Great question. Your dilemma affects hundreds of women who successfully pressured their plastic surgeons to do a periareolar mastopexy when a Vertical scar mastopexy would have been the answer.
Think about it for a second - WHY would you require a permanent periareolar suture after an areolar reduction if you areola was really that large? Was it because it was either over reduced and / or stressed with an implant whose foreward pressure put constant tension on the repair ("knot could be seen and felt ").
Your "solution" - ? remove or down-size the implants to reduce the tension on the areola as logic would dictate? No. Exactly the opposite. You remove the purse suture, the only barrier to areolar stretching, reduce the areolas again (increasing the tension of closureon them) and INCREASE the subsequent stretching of the areola by putting in larger implants. How does this make any sense unless you want ever increasing complex breast reconstructions.

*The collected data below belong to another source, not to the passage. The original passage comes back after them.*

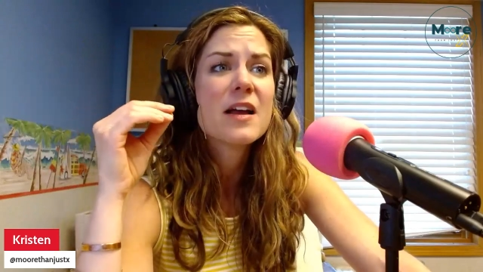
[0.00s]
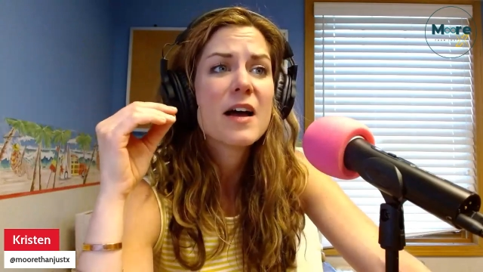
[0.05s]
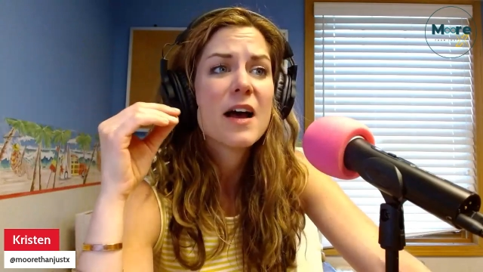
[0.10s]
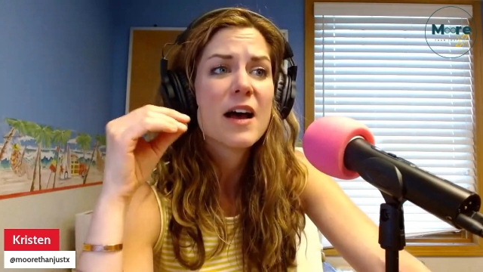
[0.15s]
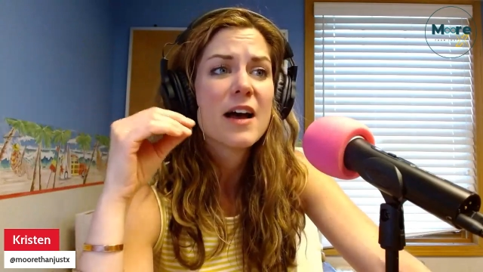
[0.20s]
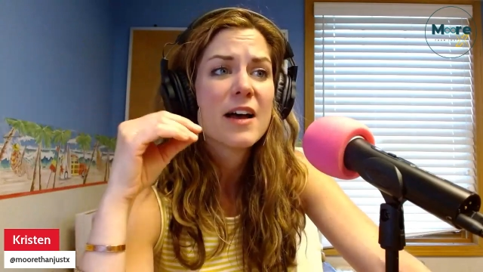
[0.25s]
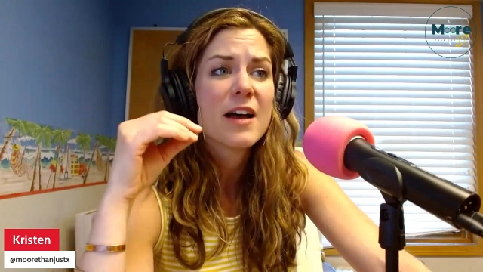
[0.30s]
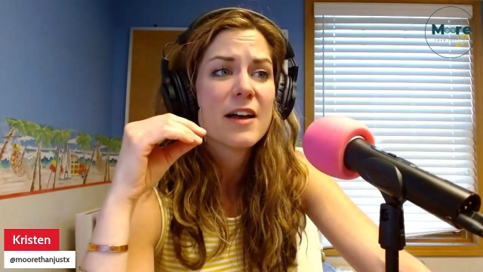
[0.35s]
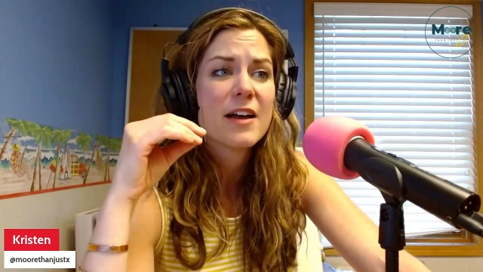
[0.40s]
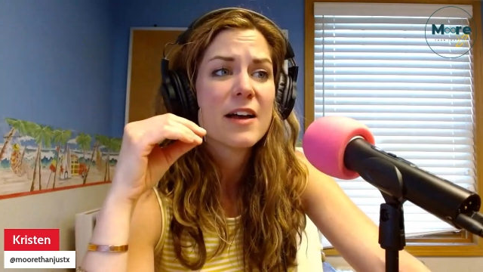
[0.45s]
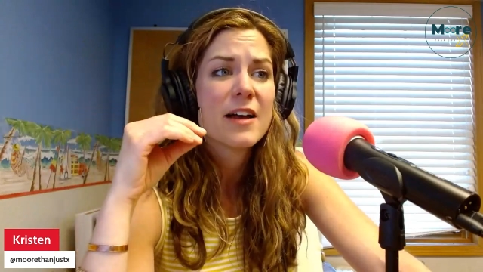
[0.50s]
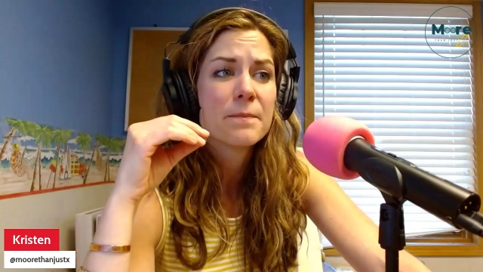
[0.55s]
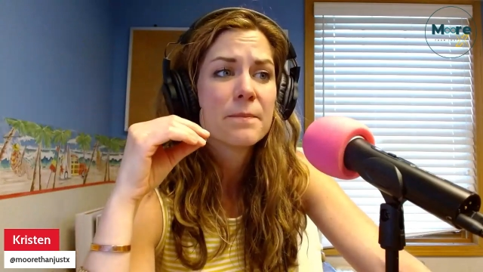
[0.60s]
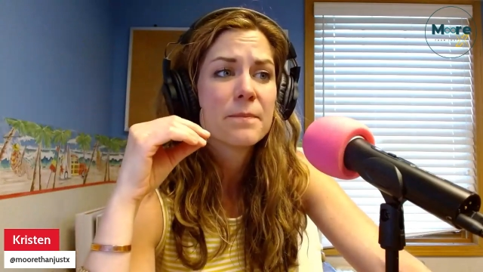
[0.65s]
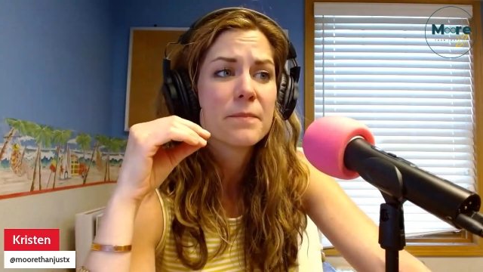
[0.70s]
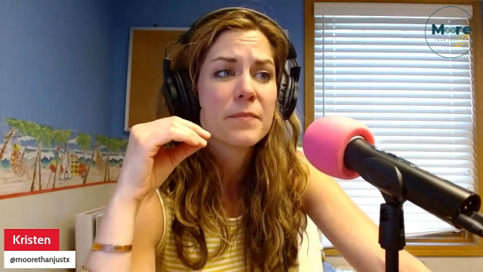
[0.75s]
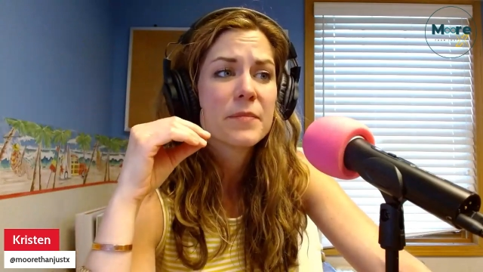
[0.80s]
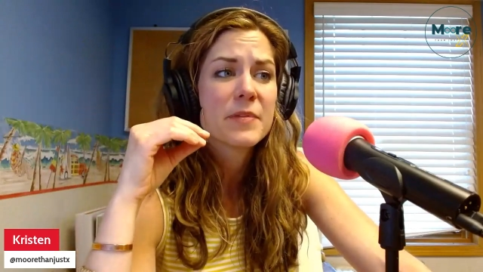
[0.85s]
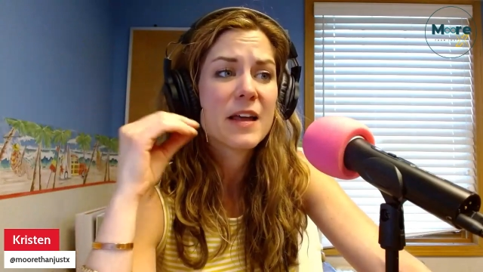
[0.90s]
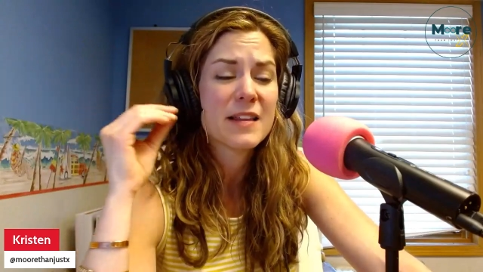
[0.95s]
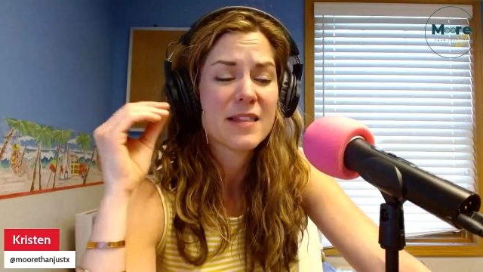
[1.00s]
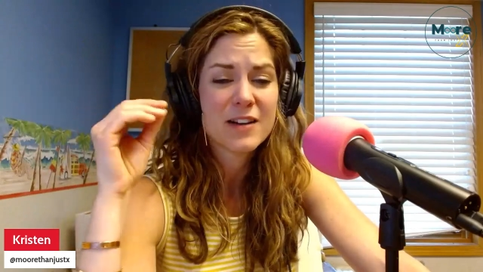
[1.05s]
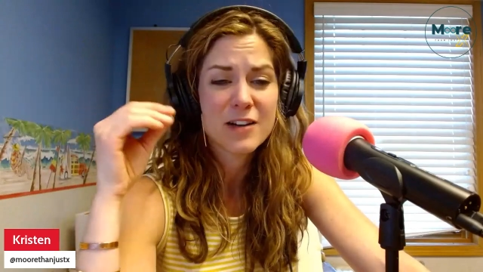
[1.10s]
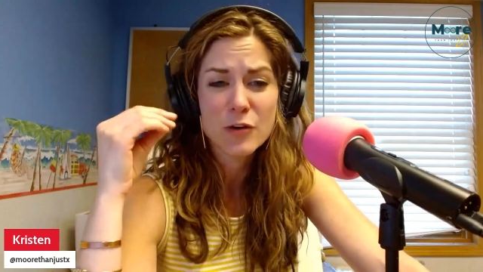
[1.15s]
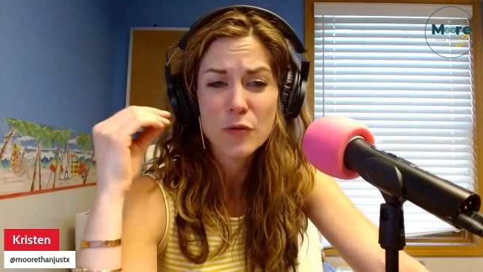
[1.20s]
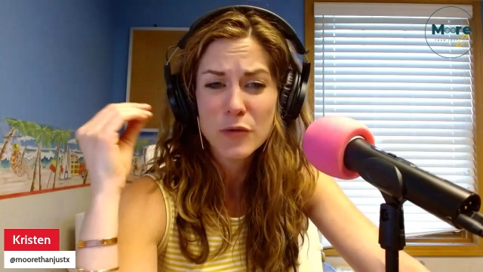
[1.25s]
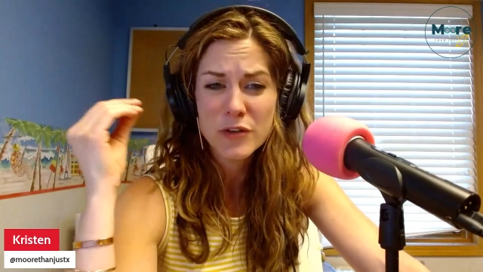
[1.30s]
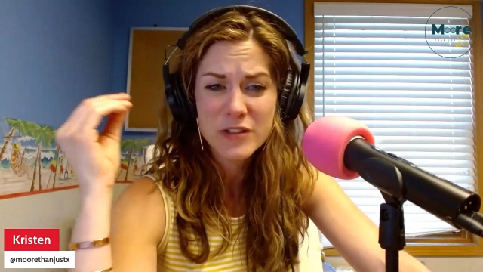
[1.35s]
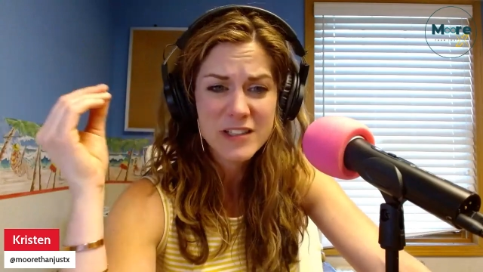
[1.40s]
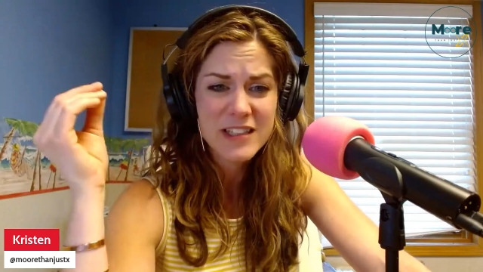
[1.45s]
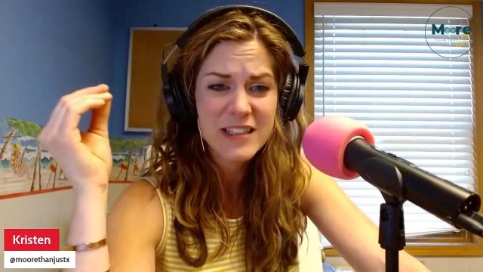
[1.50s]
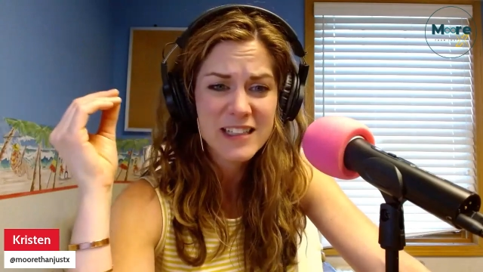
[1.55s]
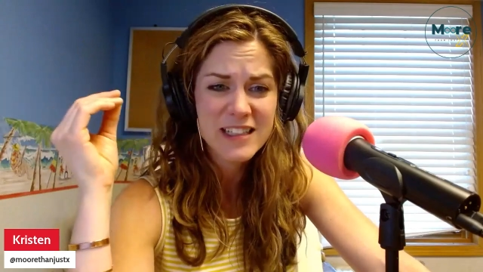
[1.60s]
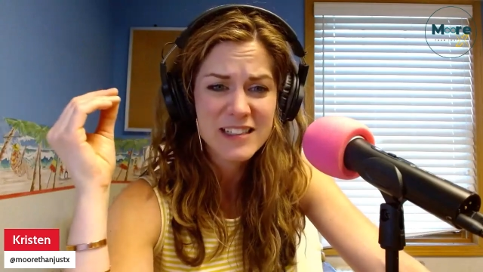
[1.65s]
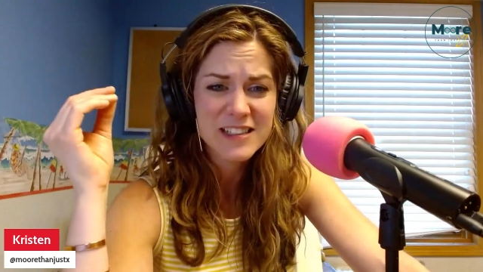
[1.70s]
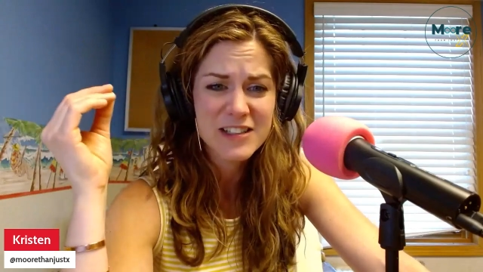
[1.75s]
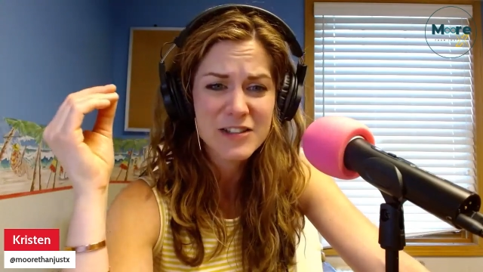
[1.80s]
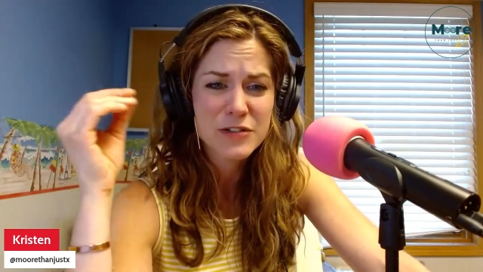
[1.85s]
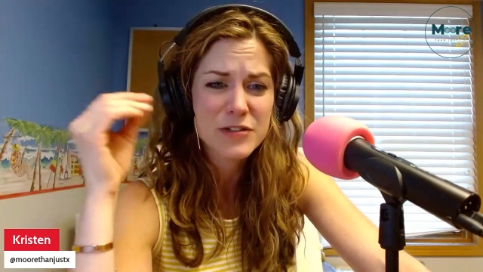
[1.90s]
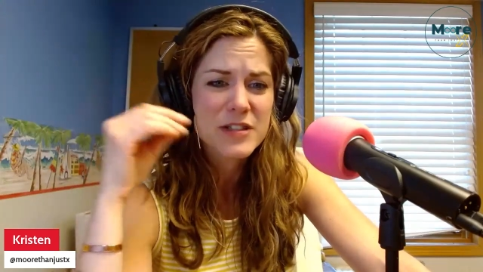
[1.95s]
that they're going to need
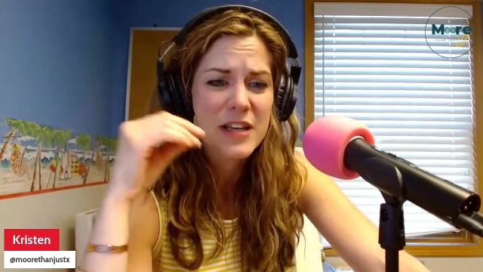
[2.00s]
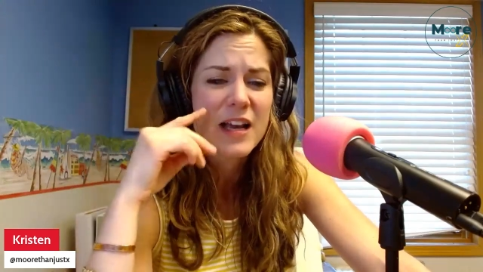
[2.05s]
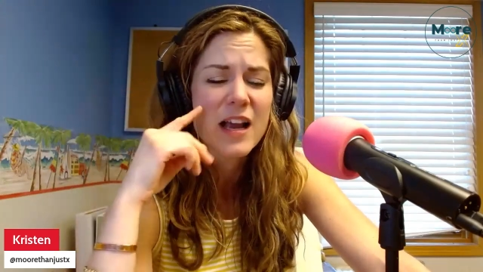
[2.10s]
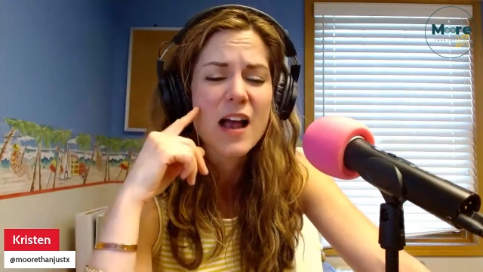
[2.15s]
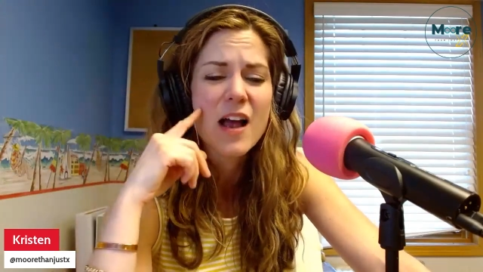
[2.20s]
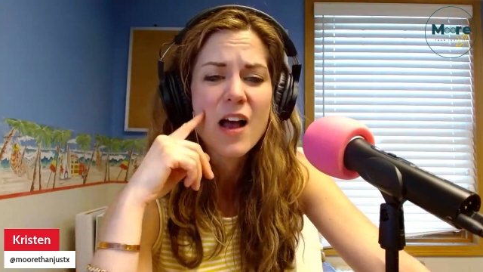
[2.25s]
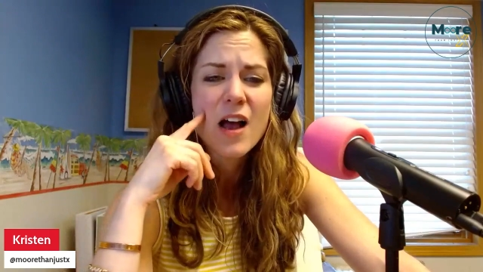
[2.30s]
to use, like,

The mesh technique was described by the Brazilian surgeon Sampaio Goes. Through a periareolar approach, he peels the skin off the breast (like a banana) and wraps the breast with a non-FDA approved mesh (NOT found on the American Market). The mesh caged breasts are then lifted and suspended with staples to the ribs in a higher position on the chest.
Few American plastic surgeons, if any, would recommend this operation in general, much less in your case. No one would date put permanent coarse mesh around a breast (infection risk, breast cancer detection concerns, scarring etc). Peeling the skin off your breast risks losing the circulation to your nipples which may result in in dead nipples. Finally, there is no reason why it should even work.
The easiest solution is to settle for the smallest implants, if any, that would NOT put tension on the areola and STOP removing breast skin ever increasing the tension on the closure.